La rencontre entre la coalition gouvernementale et des médiateurs pour trouver une issue à la crise politique qui mine la Tunisie depuis l'assassinat en juillet d'un opposant n'a pas abouti à un consensus, a indiqué un responsable syndical.

"Il n'y a pas eu de grandes évolutions lors de cette réunion", a déclaré le principal médiateur et secrétaire général de l'UGTT, Houcine Abassi, "il faut que les deux parties se réunissent et fassent des concessions importantes", a-t-il ajouté.

"Il est clair pour tout le monde que le pays est dans une crise politique étouffante qui affecte l'économie, le social, la sécurité", a-t-il ajouté, alors que le bras de fer entre pouvoir et opposition paralyse la Tunisie depuis fin juillet et l'assassinat, attribué à la mouvance jihadiste, du député Mohamed Brahmi.

La coalition au pouvoir, dirigée par les islamistes d'Ennahda, a remis mardi ses nouvelles propositions pour une sortie de l'impasse politique aux médiateurs de la crise, l'UGTT mais aussi le patronat Utica, la Ligue tunisienne des droits de l'Homme (LTDH) et l'Ordre national des avocats.

La semaine dernière, Ennahda et ses alliés séculiers du Congrès pour la République et Ettakatol ont proposé que le gouvernement dirigé par Ali Larayedh remette sa démission le 29 septembre à l'issue de trois semaines de négociations directes avec l'opposition.

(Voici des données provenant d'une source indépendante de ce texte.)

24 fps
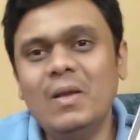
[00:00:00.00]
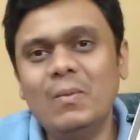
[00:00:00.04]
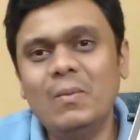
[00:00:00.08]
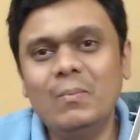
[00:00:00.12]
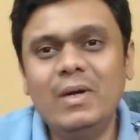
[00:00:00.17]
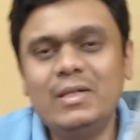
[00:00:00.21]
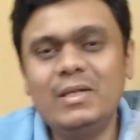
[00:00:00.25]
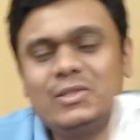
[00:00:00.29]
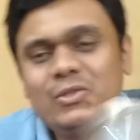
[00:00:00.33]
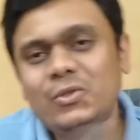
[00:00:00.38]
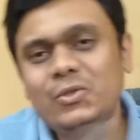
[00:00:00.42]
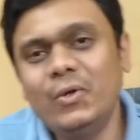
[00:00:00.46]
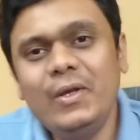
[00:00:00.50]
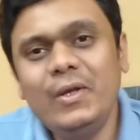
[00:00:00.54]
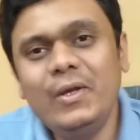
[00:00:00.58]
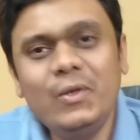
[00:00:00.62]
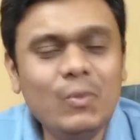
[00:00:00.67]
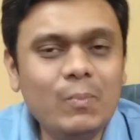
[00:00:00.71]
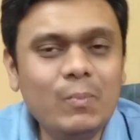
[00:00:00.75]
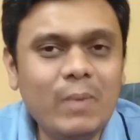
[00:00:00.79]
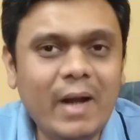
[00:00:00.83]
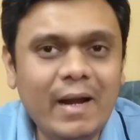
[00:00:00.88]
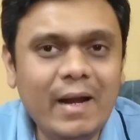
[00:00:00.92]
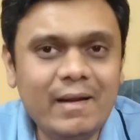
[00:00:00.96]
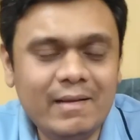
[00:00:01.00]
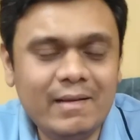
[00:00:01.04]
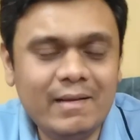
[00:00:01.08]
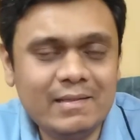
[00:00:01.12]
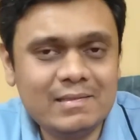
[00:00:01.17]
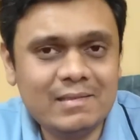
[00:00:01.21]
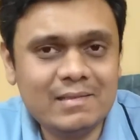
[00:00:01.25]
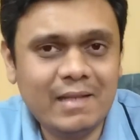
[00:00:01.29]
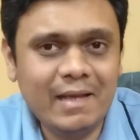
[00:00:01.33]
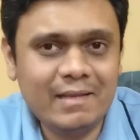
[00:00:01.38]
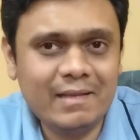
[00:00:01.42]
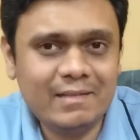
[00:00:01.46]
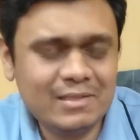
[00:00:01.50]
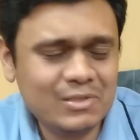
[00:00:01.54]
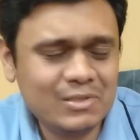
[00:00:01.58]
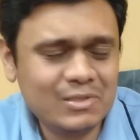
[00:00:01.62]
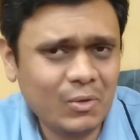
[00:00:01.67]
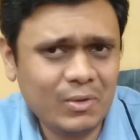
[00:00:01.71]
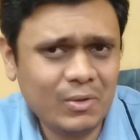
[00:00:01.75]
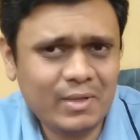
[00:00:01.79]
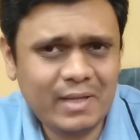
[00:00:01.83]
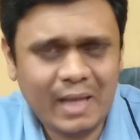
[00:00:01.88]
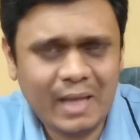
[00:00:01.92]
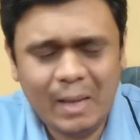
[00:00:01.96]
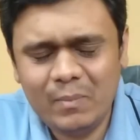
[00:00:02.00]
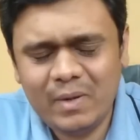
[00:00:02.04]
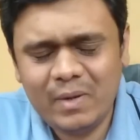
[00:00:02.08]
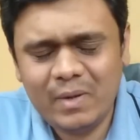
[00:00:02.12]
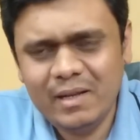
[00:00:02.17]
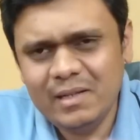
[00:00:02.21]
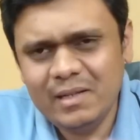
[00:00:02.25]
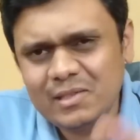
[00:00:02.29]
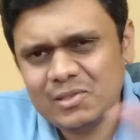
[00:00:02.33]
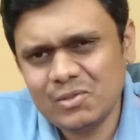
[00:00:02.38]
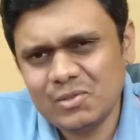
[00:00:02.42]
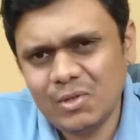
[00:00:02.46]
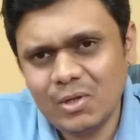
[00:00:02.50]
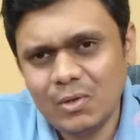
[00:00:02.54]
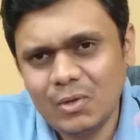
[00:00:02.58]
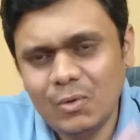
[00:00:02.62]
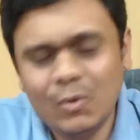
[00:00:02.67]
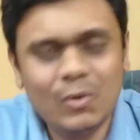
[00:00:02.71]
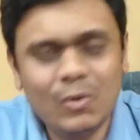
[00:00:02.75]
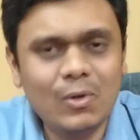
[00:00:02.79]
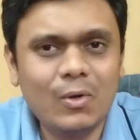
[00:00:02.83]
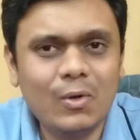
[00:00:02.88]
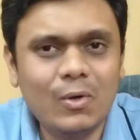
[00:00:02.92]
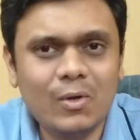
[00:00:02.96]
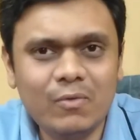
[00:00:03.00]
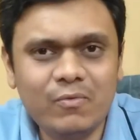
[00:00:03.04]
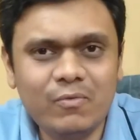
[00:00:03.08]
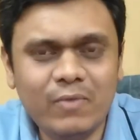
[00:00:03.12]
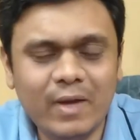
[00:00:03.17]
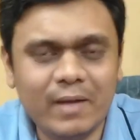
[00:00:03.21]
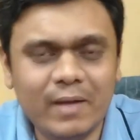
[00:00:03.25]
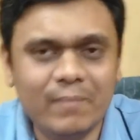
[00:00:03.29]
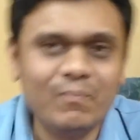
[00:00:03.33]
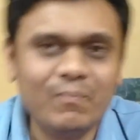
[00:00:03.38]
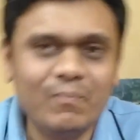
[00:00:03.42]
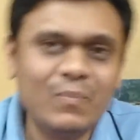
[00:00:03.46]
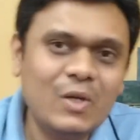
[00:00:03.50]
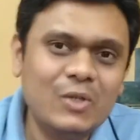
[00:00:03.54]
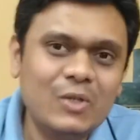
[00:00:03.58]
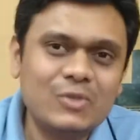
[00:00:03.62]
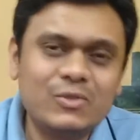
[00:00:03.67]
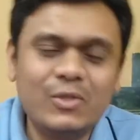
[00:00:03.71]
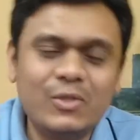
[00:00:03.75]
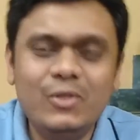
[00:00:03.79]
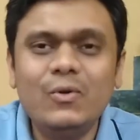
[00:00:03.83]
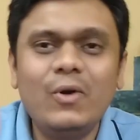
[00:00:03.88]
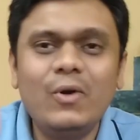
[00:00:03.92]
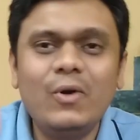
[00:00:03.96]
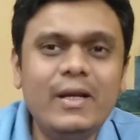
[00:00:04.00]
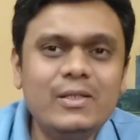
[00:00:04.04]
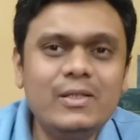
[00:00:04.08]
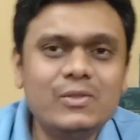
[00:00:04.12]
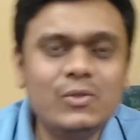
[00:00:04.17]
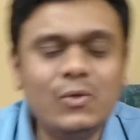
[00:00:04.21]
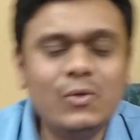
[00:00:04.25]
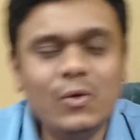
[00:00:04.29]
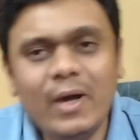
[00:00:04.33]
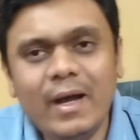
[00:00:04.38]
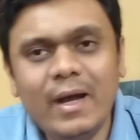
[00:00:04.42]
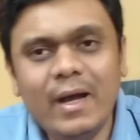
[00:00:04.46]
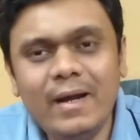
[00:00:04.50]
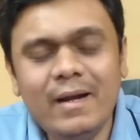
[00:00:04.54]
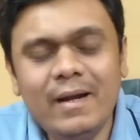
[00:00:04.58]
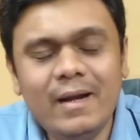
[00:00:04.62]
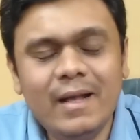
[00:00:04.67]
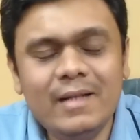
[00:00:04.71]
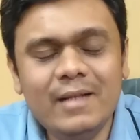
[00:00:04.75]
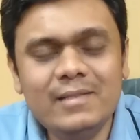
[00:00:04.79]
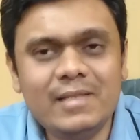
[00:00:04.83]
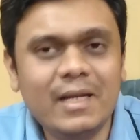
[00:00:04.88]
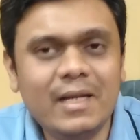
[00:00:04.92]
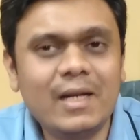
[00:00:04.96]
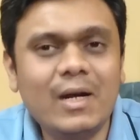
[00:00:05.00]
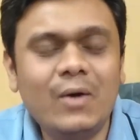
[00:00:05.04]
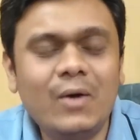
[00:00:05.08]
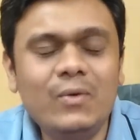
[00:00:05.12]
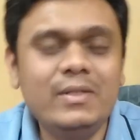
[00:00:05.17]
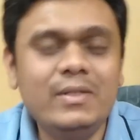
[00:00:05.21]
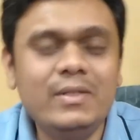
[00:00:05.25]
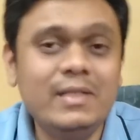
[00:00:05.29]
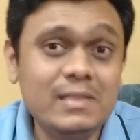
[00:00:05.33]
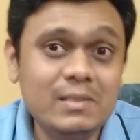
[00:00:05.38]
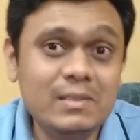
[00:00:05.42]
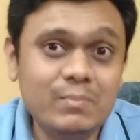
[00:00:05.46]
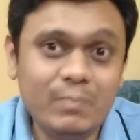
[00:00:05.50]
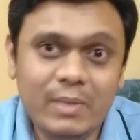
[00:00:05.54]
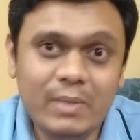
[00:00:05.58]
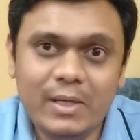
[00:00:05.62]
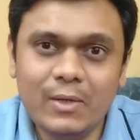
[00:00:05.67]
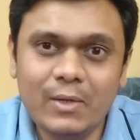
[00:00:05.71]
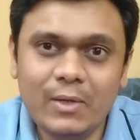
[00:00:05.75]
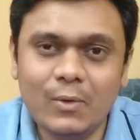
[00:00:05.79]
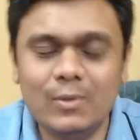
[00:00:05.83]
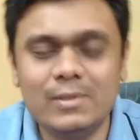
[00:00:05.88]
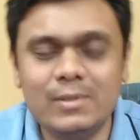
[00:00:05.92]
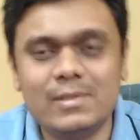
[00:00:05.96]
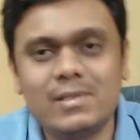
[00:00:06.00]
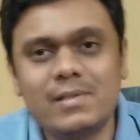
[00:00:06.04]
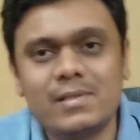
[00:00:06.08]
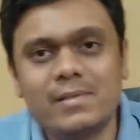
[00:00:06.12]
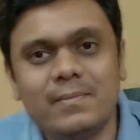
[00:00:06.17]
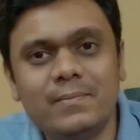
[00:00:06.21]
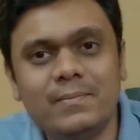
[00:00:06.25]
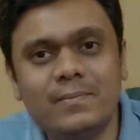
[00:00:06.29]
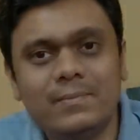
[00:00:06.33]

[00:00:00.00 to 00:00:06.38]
But showing you brightness like this on camera is not a whole lot of fun. So you guys go ahead and check out these B-rolls.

Une hétéroclite coalition d'opposition a rejeté cette offre, les opposants insistant sur la formation immédiate d'un gouvernement apolitique. 

Les médiateurs, dont les positions sont très proches de celles de l'opposition, font depuis un mois la navette entre les deux camps pour arracher un compromis. 

En cas d'accord, les deux parties devront cependant encore trouver un compromis sur le contenu de la future Constitution, une loi et un calendrier électoraux et revoir les nominations de hauts fonctionnaires jugées "trop partisanes" par l'opposition. 

L'hétéroclite coalition d'opposants a annoncé pour samedi une nouvelle manifestation pour marquer la fin du deuil de quarante jours depuis l'assassinat de Mohamed Brahmi.

Après avoir réussi à réunir par deux fois des dizaines de milliers de manifestants les 6 et 13 août, la mobilisation des détracteurs d'Ennahda a considérablement baissé depuis.

Le gouvernement actuel est accusé d'avoir failli sur le plan sécuritaire face à l'essor de la mouvance jihadiste, mais aussi dans le domaine économique, alors que les revendications sociales étaient au c½ur de la révolution de janvier 2011.